[Stored items]

○ ○ ○ ○ ○

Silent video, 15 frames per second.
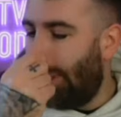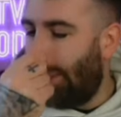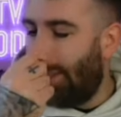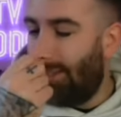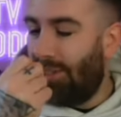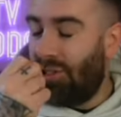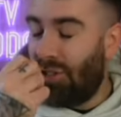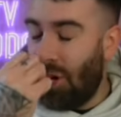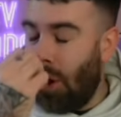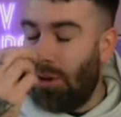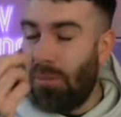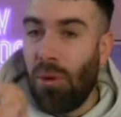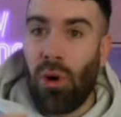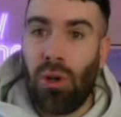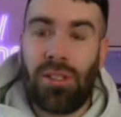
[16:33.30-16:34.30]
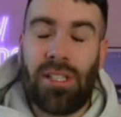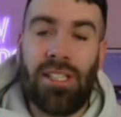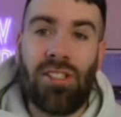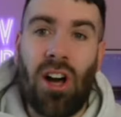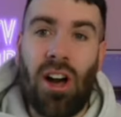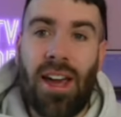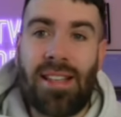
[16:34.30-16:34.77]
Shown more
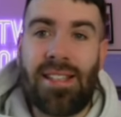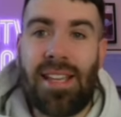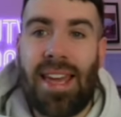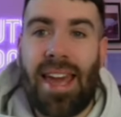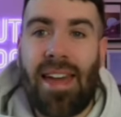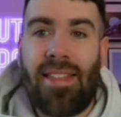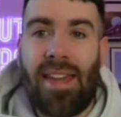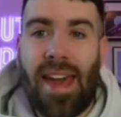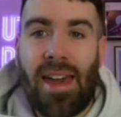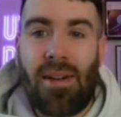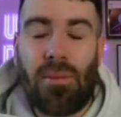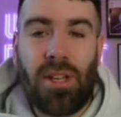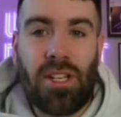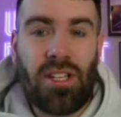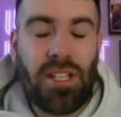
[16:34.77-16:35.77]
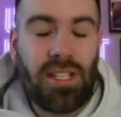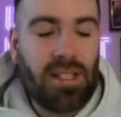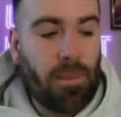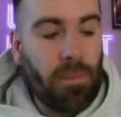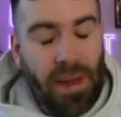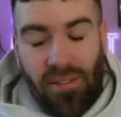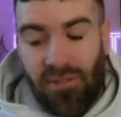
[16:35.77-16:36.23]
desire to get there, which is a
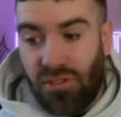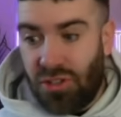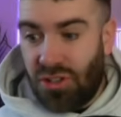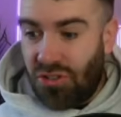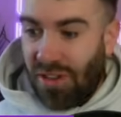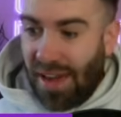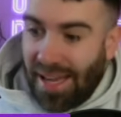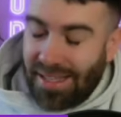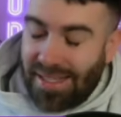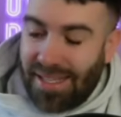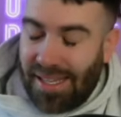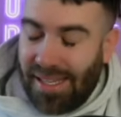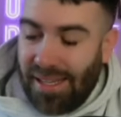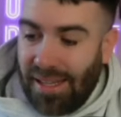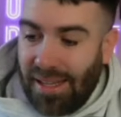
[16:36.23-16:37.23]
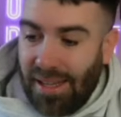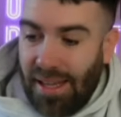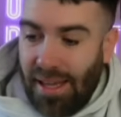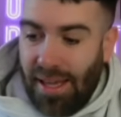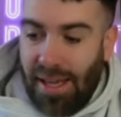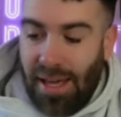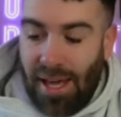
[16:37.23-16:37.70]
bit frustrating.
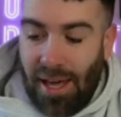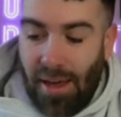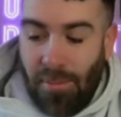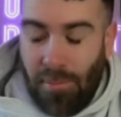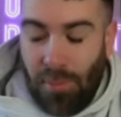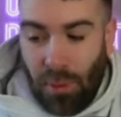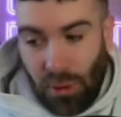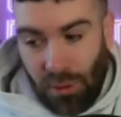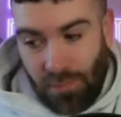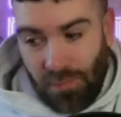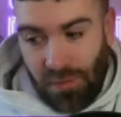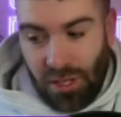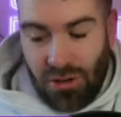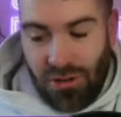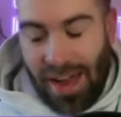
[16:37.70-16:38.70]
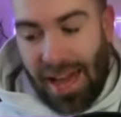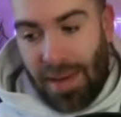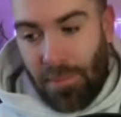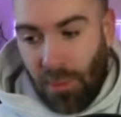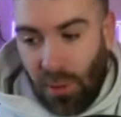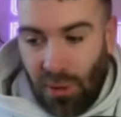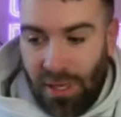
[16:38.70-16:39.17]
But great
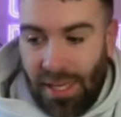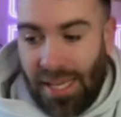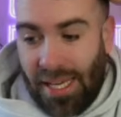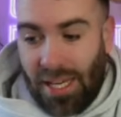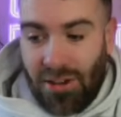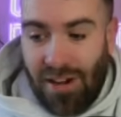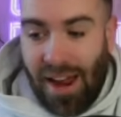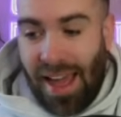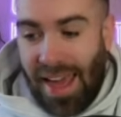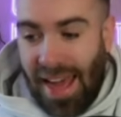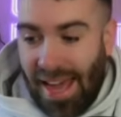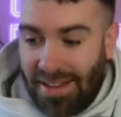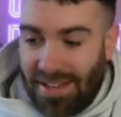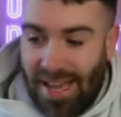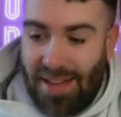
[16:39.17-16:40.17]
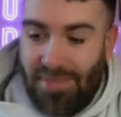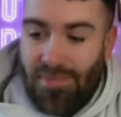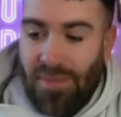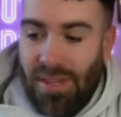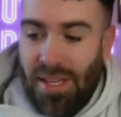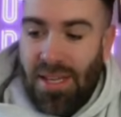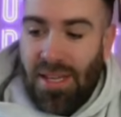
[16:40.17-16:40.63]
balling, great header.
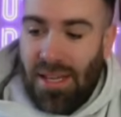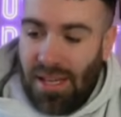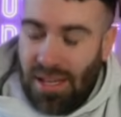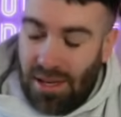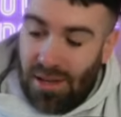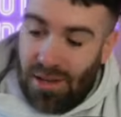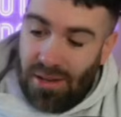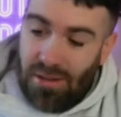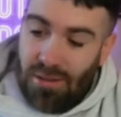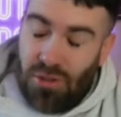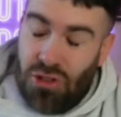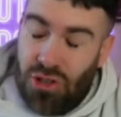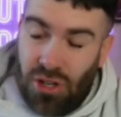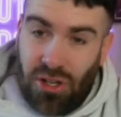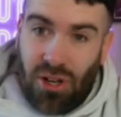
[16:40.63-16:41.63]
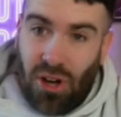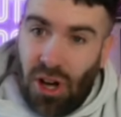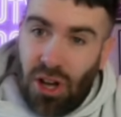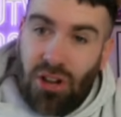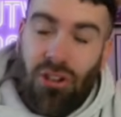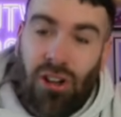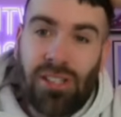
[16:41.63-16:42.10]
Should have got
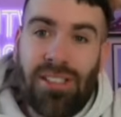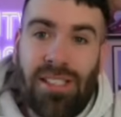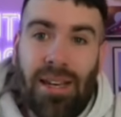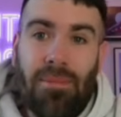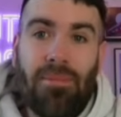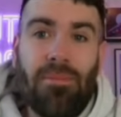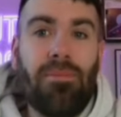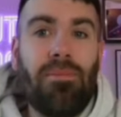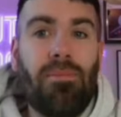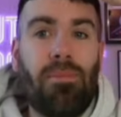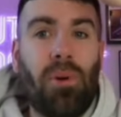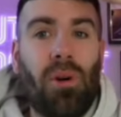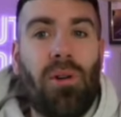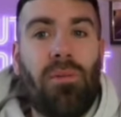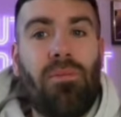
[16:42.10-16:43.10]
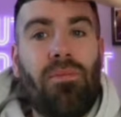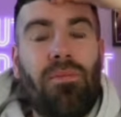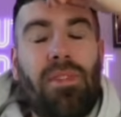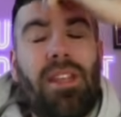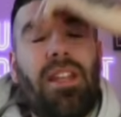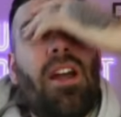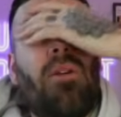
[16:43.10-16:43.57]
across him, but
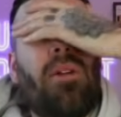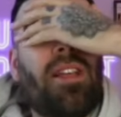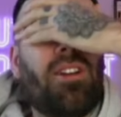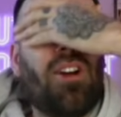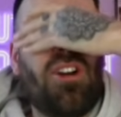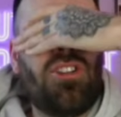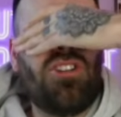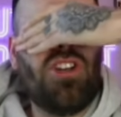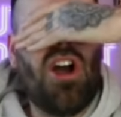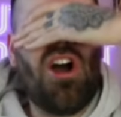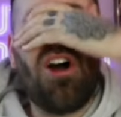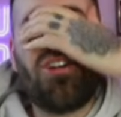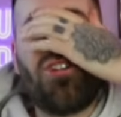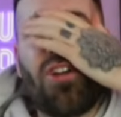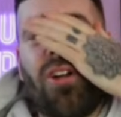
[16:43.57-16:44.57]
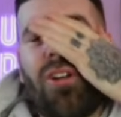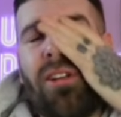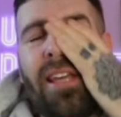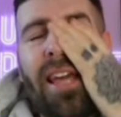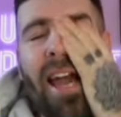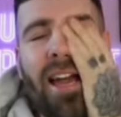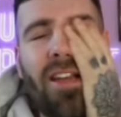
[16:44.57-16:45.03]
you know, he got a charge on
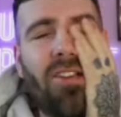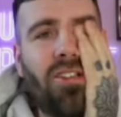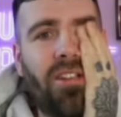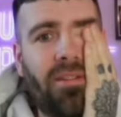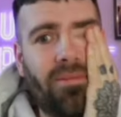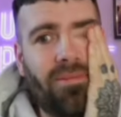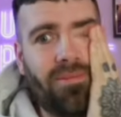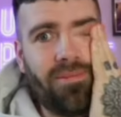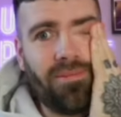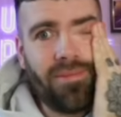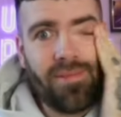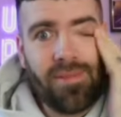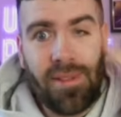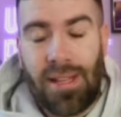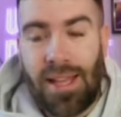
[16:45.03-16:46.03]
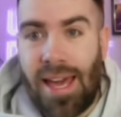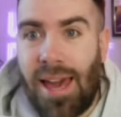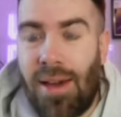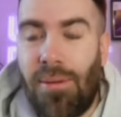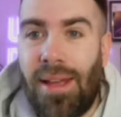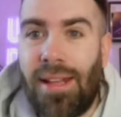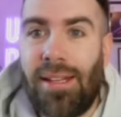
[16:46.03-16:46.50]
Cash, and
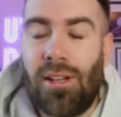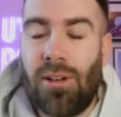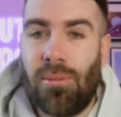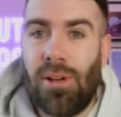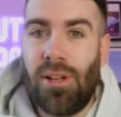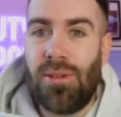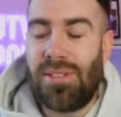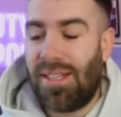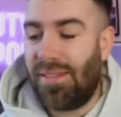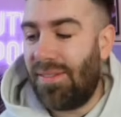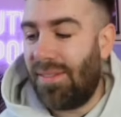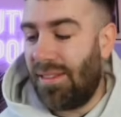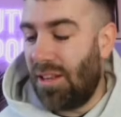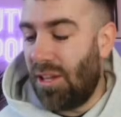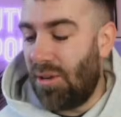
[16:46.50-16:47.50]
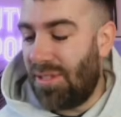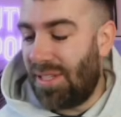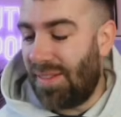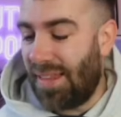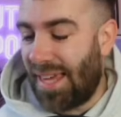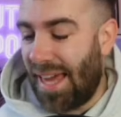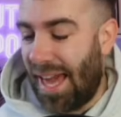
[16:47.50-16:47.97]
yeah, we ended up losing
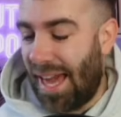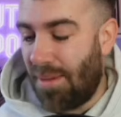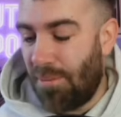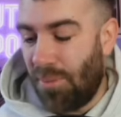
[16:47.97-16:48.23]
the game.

○ ○ ○ ○ ○

THE PROBLEM: Please print the entries exactly as they stand. Images are not part of the copy.

ANSWER SPACE:
Silent video, 15 frames per second.
[16:33.30-16:34.30]
[16:34.30-16:34.77]
Shown more
[16:34.77-16:35.77]
[16:35.77-16:36.23]
desire to get there, which is a
[16:36.23-16:37.23]
[16:37.23-16:37.70]
bit frustrating.
[16:37.70-16:38.70]
[16:38.70-16:39.17]
But great
[16:39.17-16:40.17]
[16:40.17-16:40.63]
balling, great header.
[16:40.63-16:41.63]
[16:41.63-16:42.10]
Should have got
[16:42.10-16:43.10]
[16:43.10-16:43.57]
across him, but
[16:43.57-16:44.57]
[16:44.57-16:45.03]
you know, he got a charge on
[16:45.03-16:46.03]
[16:46.03-16:46.50]
Cash, and
[16:46.50-16:47.50]
[16:47.50-16:47.97]
yeah, we ended up losing
[16:47.97-16:48.23]
the game.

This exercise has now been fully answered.